● WORK TO COMPLETE
Please restate the records that follow exactly, skipping their images.

● TASK INPUT
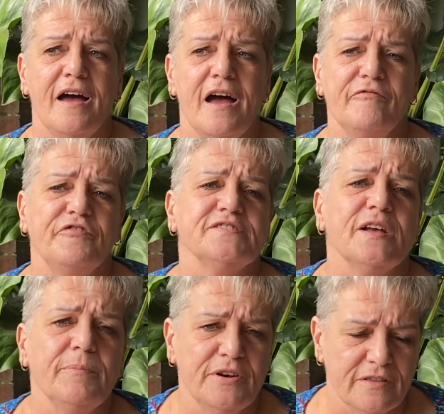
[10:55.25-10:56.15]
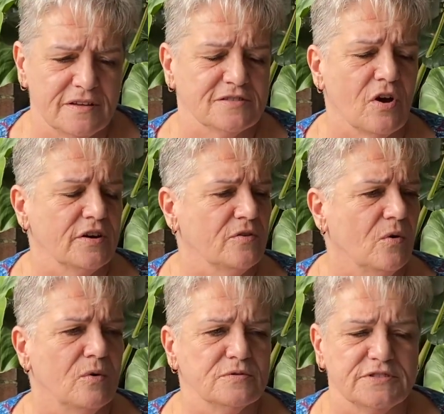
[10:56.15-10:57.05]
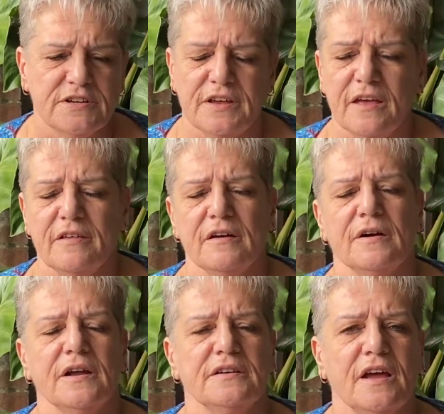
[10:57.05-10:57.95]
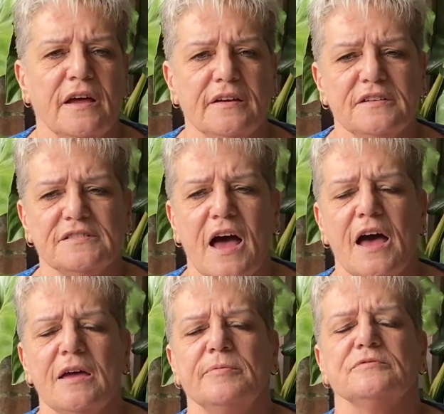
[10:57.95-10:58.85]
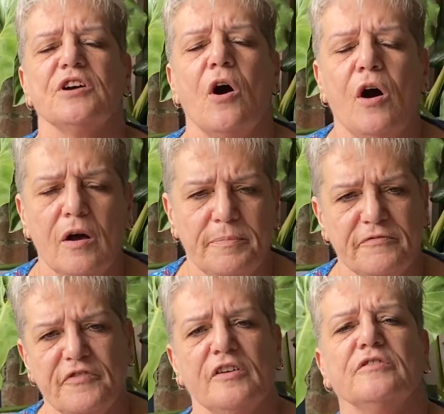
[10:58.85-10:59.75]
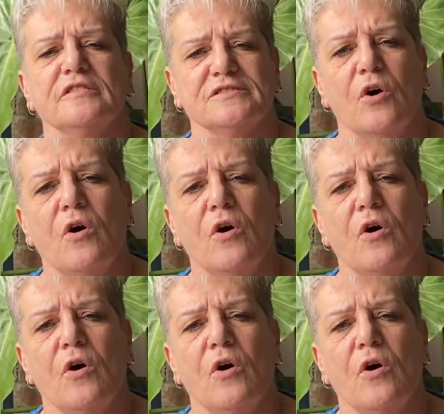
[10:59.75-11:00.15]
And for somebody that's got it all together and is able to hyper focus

● SOLUTION TO THE EXERCISE
[10:55.25-10:56.15]
[10:56.15-10:57.05]
[10:57.05-10:57.95]
[10:57.95-10:58.85]
[10:58.85-10:59.75]
[10:59.75-11:00.15]
And for somebody that's got it all together and is able to hyper focus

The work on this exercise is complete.